As AI models become more accessible and context windows grow larger, the cost of tokens matters more than ever.
Standard JSON is verbose — full of brackets, quotes, and repeated field names that consume tokens without adding meaning.
TOON (Token-Oriented Object Notation) is a compact, human-readable encoding of the JSON data model designed specifically for LLM prompts.
It reduces token usage by ~40% on typical datasets while remaining fully lossless and bidirectional.

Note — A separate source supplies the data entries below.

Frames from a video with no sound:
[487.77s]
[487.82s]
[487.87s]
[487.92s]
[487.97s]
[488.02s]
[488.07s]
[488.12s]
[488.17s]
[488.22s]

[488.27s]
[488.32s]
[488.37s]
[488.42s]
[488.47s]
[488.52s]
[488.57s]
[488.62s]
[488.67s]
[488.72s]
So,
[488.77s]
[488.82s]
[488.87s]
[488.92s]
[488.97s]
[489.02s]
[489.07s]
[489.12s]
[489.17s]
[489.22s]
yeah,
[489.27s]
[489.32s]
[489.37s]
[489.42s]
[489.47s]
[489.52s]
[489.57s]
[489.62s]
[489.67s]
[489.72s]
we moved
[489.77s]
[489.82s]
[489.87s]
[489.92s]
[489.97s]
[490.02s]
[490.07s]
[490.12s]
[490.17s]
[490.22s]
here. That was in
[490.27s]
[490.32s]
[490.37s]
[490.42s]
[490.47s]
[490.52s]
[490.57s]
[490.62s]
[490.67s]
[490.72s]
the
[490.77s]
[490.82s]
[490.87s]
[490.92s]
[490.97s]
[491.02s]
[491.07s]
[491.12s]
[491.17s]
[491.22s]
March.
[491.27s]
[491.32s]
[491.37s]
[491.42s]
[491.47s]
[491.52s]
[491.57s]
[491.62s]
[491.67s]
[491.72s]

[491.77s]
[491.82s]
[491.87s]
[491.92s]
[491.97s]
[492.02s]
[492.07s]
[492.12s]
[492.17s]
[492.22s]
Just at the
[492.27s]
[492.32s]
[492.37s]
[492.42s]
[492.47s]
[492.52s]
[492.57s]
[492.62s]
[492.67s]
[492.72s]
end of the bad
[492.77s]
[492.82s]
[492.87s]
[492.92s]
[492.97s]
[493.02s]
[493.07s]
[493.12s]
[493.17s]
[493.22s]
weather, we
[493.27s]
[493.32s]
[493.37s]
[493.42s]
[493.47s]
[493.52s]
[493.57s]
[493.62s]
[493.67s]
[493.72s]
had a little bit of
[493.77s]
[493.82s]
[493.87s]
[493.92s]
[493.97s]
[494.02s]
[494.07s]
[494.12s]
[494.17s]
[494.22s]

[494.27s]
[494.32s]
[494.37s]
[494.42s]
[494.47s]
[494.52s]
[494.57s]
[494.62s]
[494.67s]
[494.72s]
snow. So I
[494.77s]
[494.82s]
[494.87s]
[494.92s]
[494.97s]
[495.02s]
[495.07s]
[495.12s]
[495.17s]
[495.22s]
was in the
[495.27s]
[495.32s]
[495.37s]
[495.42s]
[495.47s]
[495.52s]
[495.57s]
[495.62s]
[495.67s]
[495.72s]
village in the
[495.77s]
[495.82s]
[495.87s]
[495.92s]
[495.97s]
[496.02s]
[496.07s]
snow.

This guide explains what TOON is, how it works, when to use it, and how to integrate it into your AI workflows.
What Is TOON?
TOON is a serialization format that encodes the same data model as JSON — objects, arrays, strings, numbers, booleans, and null — but with significantly fewer tokens.
It combines:
- YAML-like indentation for nested objects
- CSV-style tables for uniform arrays
- Explicit metadata for array lengths and field headers
Here's a real example comparing JSON and TOON:
JSON (288 tokens)
{
"context": {
"task": "Our favorite hikes together",
"location": "Boulder",
"season": "spring_2025"
},
"friends": ["ana", "luis", "sam"],
"hikes": [
{
"id": 1,
"name": "Blue Lake Trail",
"distanceKm": 7.5,
"elevationGain": 320,
"companion": "ana",
"wasSunny": true
},
{
"id": 2,
"name": "Ridge Overlook",
"distanceKm": 9.2,
"elevationGain": 540,
"companion": "luis",
"wasSunny": false
},
{
"id": 3,
"name": "Wildflower Loop",
"distanceKm": 5.1,
"elevationGain": 180,
"companion": "sam",
"wasSunny": true
}
]
}
TOON (168 tokens, 42% fewer)
context:
task: Our favorite hikes together
location: Boulder
season: spring_2025
friends[3]: ana,luis,sam
hikes[3]{id,name,distanceKm,elevationGain,companion,wasSunny}:
1,Blue Lake Trail,7.5,320,ana,true
2,Ridge Overlook,9.2,540,luis,false
3,Wildflower Loop,5.1,180,sam,true
The data is identical — but TOON eliminates:
- repeated field names
- excessive braces and brackets
- redundant quotes
- visual noise
How TOON Works
TOON uses three key innovations to achieve token efficiency:
1. Indentation Instead of Braces
Like YAML, TOON uses indentation to represent nesting:
user:
name: Alice
settings:
theme: dark
No { or } needed.
2. Tabular Arrays with Field Headers
For arrays of objects with the same structure, TOON declares fields once:
users[2]{id,name,role}:
1,Alice,admin
2,Bob,user
Instead of:
{
"users": [
{"id": 1, "name": "Alice", "role": "admin"},
{"id": 2, "name": "Bob", "role": "user"}
]
}
3. Explicit Metadata for LLM Guardrails
TOON includes:
[N]— array length declaration{fields}— explicit field headers
This gives models clear structure to follow, improving parsing accuracy.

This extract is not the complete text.